After a year or so, he moved into the city and became a dishwasher. When he was 17 he enlisted in the Army.

"I told them I was 18, but I was really 17 ... In the Army they told me to listen up and pay attention, because if you don’t pay attention you’ll have to take basic training all over again and not get a chance to go overseas. So, I didn’t pay attention and I didn’t go overseas. I wasn’t mad at nobody."

After three years in the service, Willie met a friend who booked bands in Trenton, and he started working as a master of ceremonies in a nightclub. The club booked such luminaries as B.B. King, Bobby "Blue" Bland, Jackie Wilson, and Little Richard. While King, Bland, Wilson, and Richard carried their own MC, Willie was the house MC who’d tell jokes, dance, sing, and generally warm up the people before the main performers came out. "I got to know a lot of people personally this way, B.B., Bobby Bland, Big Joe Turner, they all came through."

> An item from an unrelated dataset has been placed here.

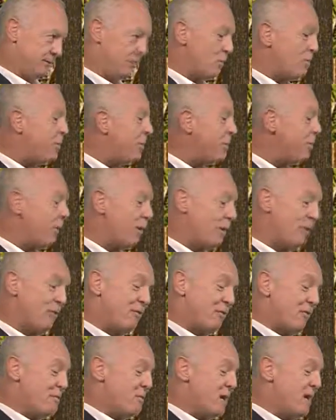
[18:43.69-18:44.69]
There were people
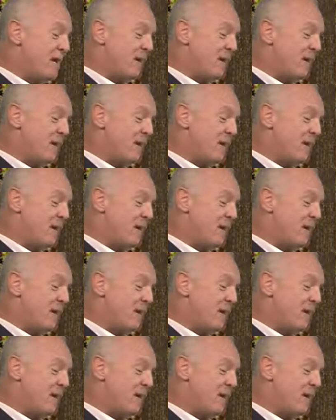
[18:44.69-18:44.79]
coming from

When Willie first started emceeing in Trenton, the owner said he needed to change his name. They first tried Willie the Weeper, but that didn't really fit. So Willie shortened it to Weepin’ Willie, and has been ever since.

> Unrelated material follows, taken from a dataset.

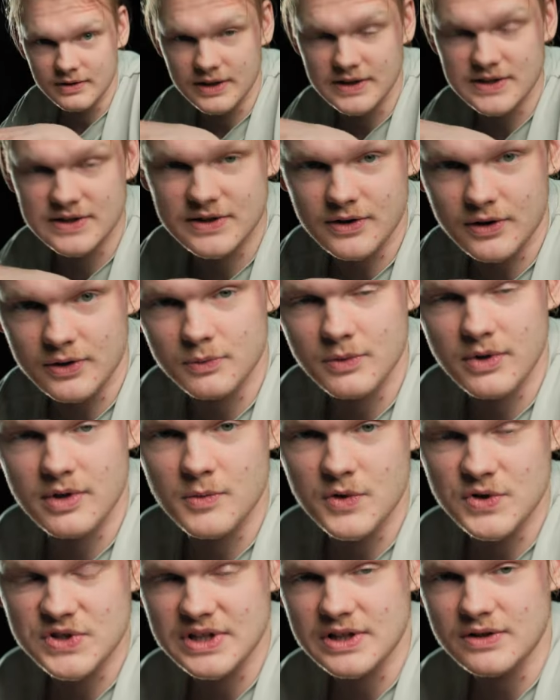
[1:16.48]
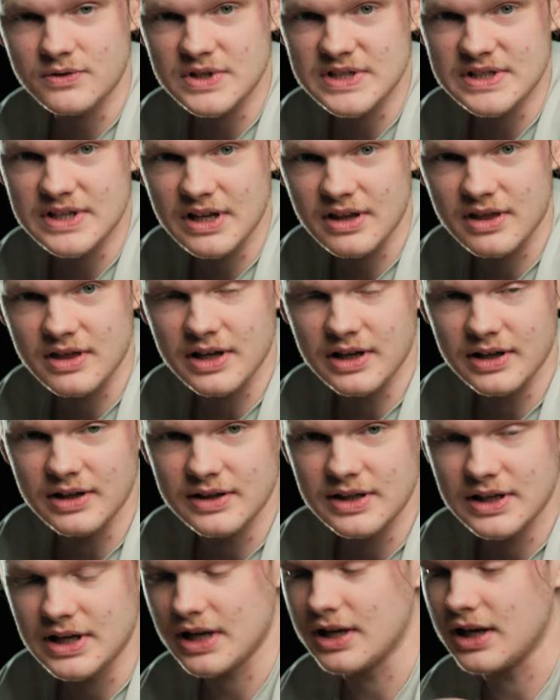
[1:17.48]
Let's start with the most interesting
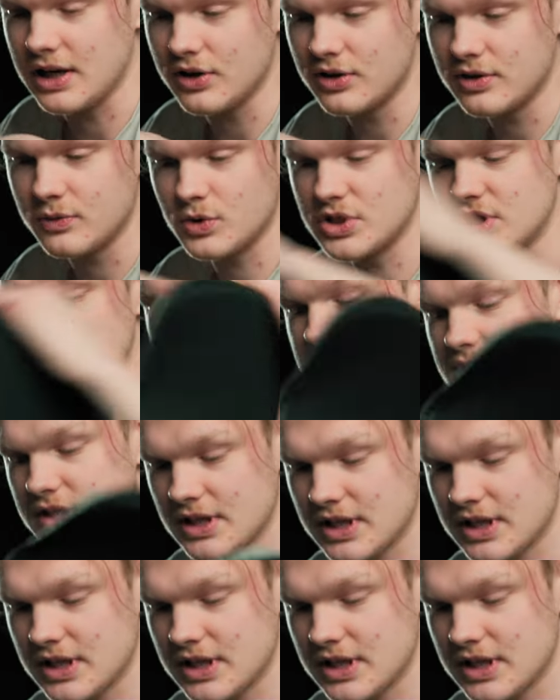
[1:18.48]
thing in here, which is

B.B. King was most responsible for the development of Willie as an entertainer. King told him that if he wanted to sing, "Then just sing. The rest will take care of itself."

"But I don't know any songs except your songs," Willie told King one night.

"Then sing ’em," King said.

"So I got up there with his 21-piece band behind me ... Now I've never been around anything more than four pieces in my life, and I didn’t know nothing from a hole in the ground. But I was lucky. B.B. said, ‘That’s all right. Keep on singing. Learn one song. Then learn two, and so on. Learn enough songs to where five people will like you. Maybe after a while 30 people will like you. Just keep on going. That’s how I started out.’"

King also advised him to always sing so that women will like you. "Because if you sing to the women, the men will always follow," he said. "Do what you can do, the best you can do. After that you ain’t got no control over it."

"Well, I must have done all right because no one ever asked for their money back whenever I sang. I never had any formal lessons or anything like that. I just sing what I feel," Willie said.

"I never say that I worked for B.B. King or Jackie Wilson or anyone else. I tell people that I worked on stage with them. And I worked with a lot of people -- Jimmy Reed, Chuck Jackson, Otis Redding, Joe Tex, and Solomon Burke," he said.

In 1959, a young woman from Louie’s Lounge in Roxbury came to Trenton and asked Willie, "I like your band, do you want to go to Boston?"

"Yeah, we’ll go to Boston," he told her. "And we've been here ever since."